In Polen sind mehrere Zehntausend Menschen auf die Straßen gegangen, um gegen das verschärfte Abtreibungsgesetz zu demonstrieren. Die Proteste werden mehr und mehr zur Abrechnung mit der nationalkonservativen Regierung – und mit der katholischen Kirche.
Die Oberbürgermeisterin von Polens drittgrößter Stadt Lodz ging mit eigenem Beispiel voran. «Bin außerhalb des Büros» schrieb Hanna Zdanowska auf Twitter und postete dazu ein Foto ihres leeren Schreibtischsessels. Viele Frauen, aber auch Männer in ganz Polen taten es ihr am Mittwoch gleich. Aus Protest gegen eine Verschärfung des Abtreibungsrechts blieben sie der Arbeit fern – häufig mit Billigung ihrer Vorgesetzten in Behörden, Universitäten und privaten Unternehmen.
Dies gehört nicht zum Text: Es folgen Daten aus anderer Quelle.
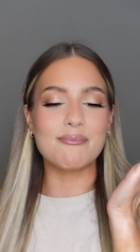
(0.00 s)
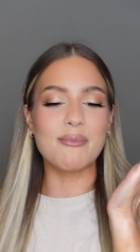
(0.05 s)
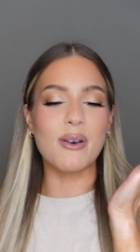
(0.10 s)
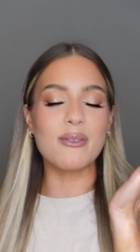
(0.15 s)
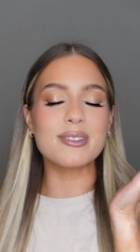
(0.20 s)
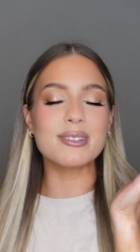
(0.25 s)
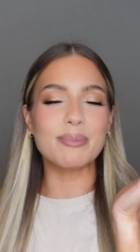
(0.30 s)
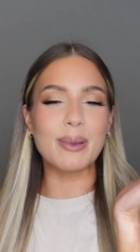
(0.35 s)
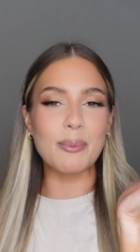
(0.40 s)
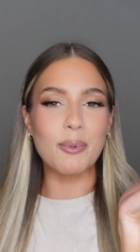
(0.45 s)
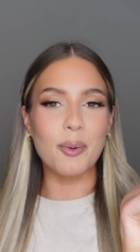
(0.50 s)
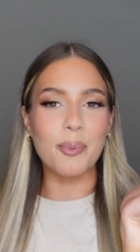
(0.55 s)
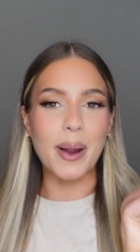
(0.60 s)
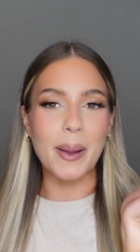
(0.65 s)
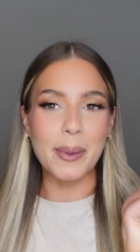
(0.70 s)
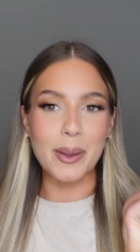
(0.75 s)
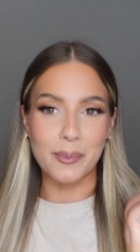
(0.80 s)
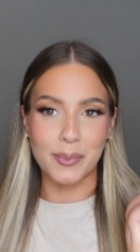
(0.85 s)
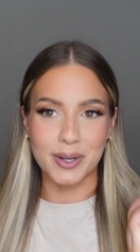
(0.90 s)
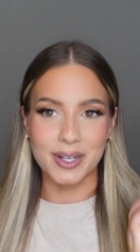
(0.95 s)
most people
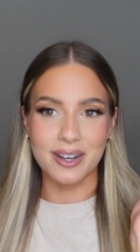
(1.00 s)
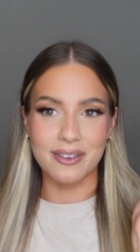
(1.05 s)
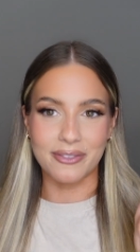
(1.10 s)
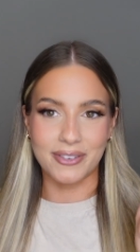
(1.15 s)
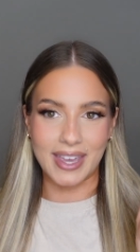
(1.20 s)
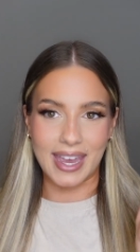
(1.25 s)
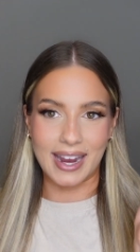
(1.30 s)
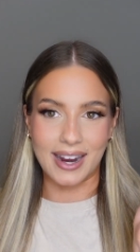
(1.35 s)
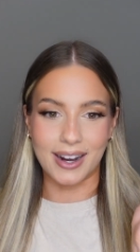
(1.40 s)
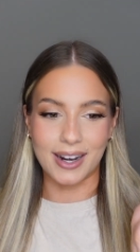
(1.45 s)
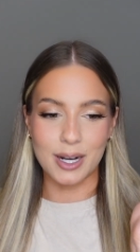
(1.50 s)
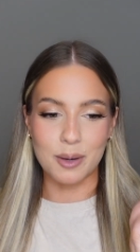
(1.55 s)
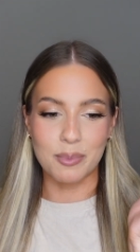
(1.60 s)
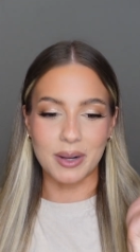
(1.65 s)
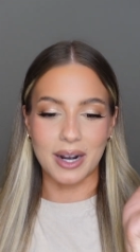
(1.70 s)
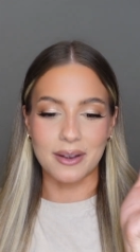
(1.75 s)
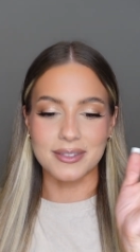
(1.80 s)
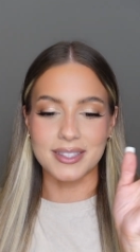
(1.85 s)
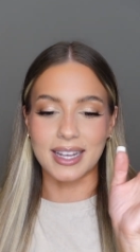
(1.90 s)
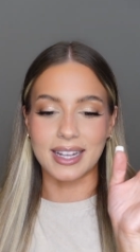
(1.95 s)
probably wouldn't have cared, but
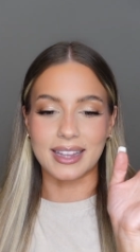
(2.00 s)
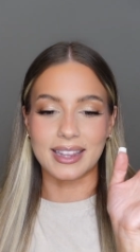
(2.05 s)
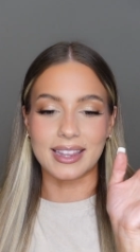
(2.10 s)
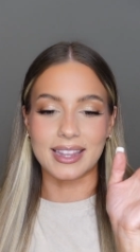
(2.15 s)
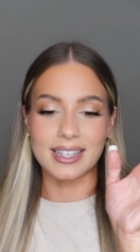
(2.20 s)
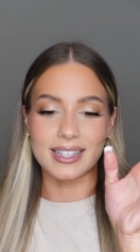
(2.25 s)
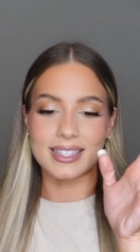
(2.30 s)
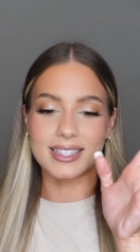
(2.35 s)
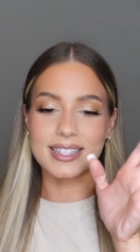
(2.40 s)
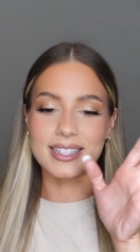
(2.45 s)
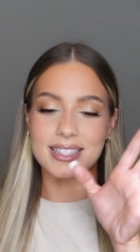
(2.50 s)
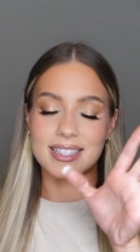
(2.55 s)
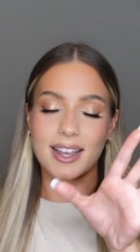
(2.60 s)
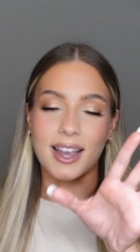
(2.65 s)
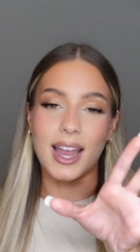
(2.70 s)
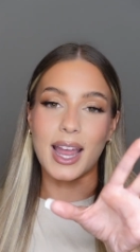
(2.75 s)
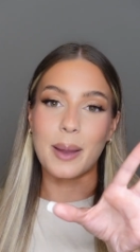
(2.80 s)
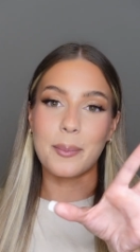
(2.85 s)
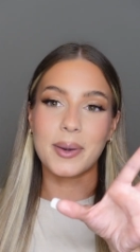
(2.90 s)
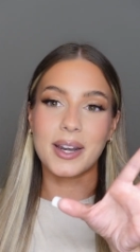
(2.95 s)
I was like, this is not
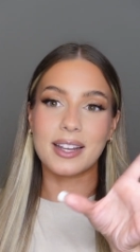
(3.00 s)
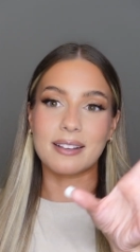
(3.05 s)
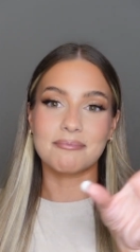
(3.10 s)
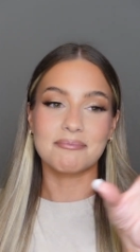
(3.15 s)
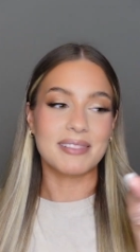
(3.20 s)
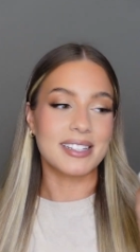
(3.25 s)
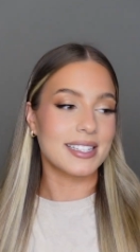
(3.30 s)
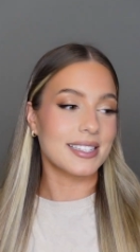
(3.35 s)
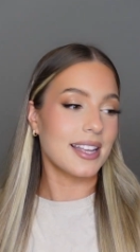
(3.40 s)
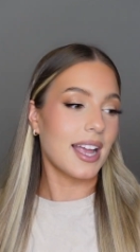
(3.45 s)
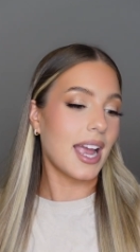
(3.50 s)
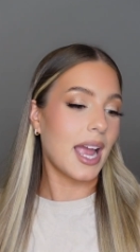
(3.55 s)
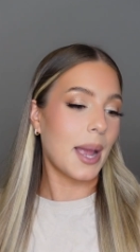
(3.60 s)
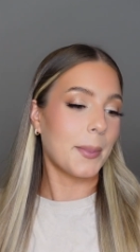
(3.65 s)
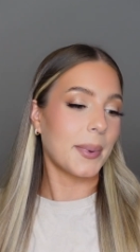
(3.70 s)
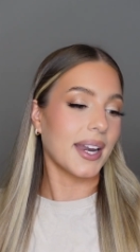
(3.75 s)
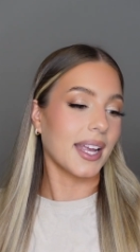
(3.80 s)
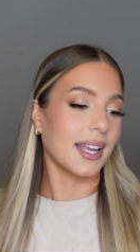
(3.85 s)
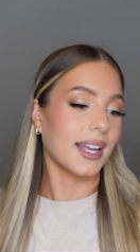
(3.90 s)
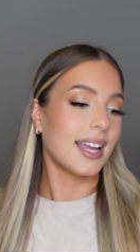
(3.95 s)
happening. This is not
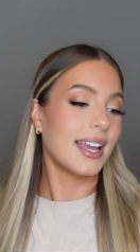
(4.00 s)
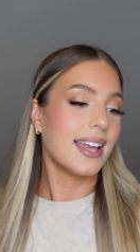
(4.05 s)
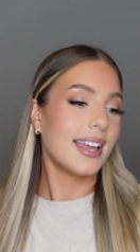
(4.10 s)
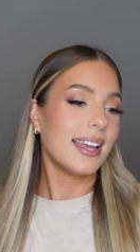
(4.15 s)
happening.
Zu der Aktion mit dem Motto «Wir gehen nicht zur Arbeit» hatte die Organisation Allpolnischer Frauenstreik aufgerufen. Sie spricht vollmundig von einem «Generalstreik». Wie viele Arbeitnehmer genau mitmachten, lässt sich zwar nicht überprüfen. Nur soviel steht fest: Viele Polen sind wütend. Seit Tagen gehen sie auf die Straße. Auch am Mittwochabend versammelten sich in Warschau, Lodz, Krakau und vielen anderen Städten wieder Tausende Demonstranten. In Warschau trugen sie Plakate mit den Aufschriften «Kämpft mit dem Virus, nicht mit den Frauen» und «Kümmert euch um den Leib Christi».
Auslöser für die Proteste ist eine umstrittene Entscheidung des Verfassungsgerichts. In der vergangenen Woche entschieden die Richter, dass Frauen auch dann nicht abtreiben dürfen, wenn ihr Kind schwere Fehlbildungen. Dies kommt de facto einem Abtreibungsverbot gleich. Denn ohnehin gehört das polnische Abtreibungsrecht schon zu den strengsten in Europa.
Derzeit ist ein Abbruch in Polen legal, wenn die Schwangerschaft das Leben oder die Gesundheit der Mutter gefährdet, Ergebnis einer Vergewaltigung ist oder wenn das Ungeborene schwere Fehlbildungen aufweist. Letzteres ist bislang der häufigste Grund für eine Abtreibung, wie die Statistik des Gesundheitsministeriums zeigt. So wurden von den 1110 Abtreibungen, die 2019 in polnischen Kliniken vorgenommen wurden, 1074 mit Fehlbildungen des ungeborenen Kindes begründet. Künftig soll dies nicht mehr möglich sein.